What to do
Please copy every line from the following entries in which the word "frames" appears.

Items listed in a dataset:
####################

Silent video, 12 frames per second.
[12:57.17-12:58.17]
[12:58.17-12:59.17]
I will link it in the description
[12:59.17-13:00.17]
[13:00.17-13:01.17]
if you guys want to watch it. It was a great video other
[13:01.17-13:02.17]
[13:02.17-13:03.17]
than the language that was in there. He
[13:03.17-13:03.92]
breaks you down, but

####################

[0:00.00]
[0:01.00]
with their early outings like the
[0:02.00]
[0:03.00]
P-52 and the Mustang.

####################

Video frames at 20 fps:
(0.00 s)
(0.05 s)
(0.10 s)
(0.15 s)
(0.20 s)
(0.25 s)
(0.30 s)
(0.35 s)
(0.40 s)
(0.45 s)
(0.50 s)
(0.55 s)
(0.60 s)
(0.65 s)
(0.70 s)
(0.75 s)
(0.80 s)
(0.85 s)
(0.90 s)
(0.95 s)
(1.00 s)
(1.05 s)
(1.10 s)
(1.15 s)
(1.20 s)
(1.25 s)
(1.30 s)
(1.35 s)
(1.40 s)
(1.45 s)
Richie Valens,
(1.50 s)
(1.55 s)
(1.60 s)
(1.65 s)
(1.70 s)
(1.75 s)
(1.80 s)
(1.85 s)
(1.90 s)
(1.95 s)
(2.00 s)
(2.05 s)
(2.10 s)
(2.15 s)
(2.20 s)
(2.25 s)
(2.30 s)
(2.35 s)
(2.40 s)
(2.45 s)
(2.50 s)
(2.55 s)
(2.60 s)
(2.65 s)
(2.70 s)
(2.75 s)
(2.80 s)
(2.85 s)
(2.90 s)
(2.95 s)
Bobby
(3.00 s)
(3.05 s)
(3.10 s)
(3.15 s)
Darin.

####################

Solved problem
Silent video, 12 frames per second.
Video frames at 20 fps:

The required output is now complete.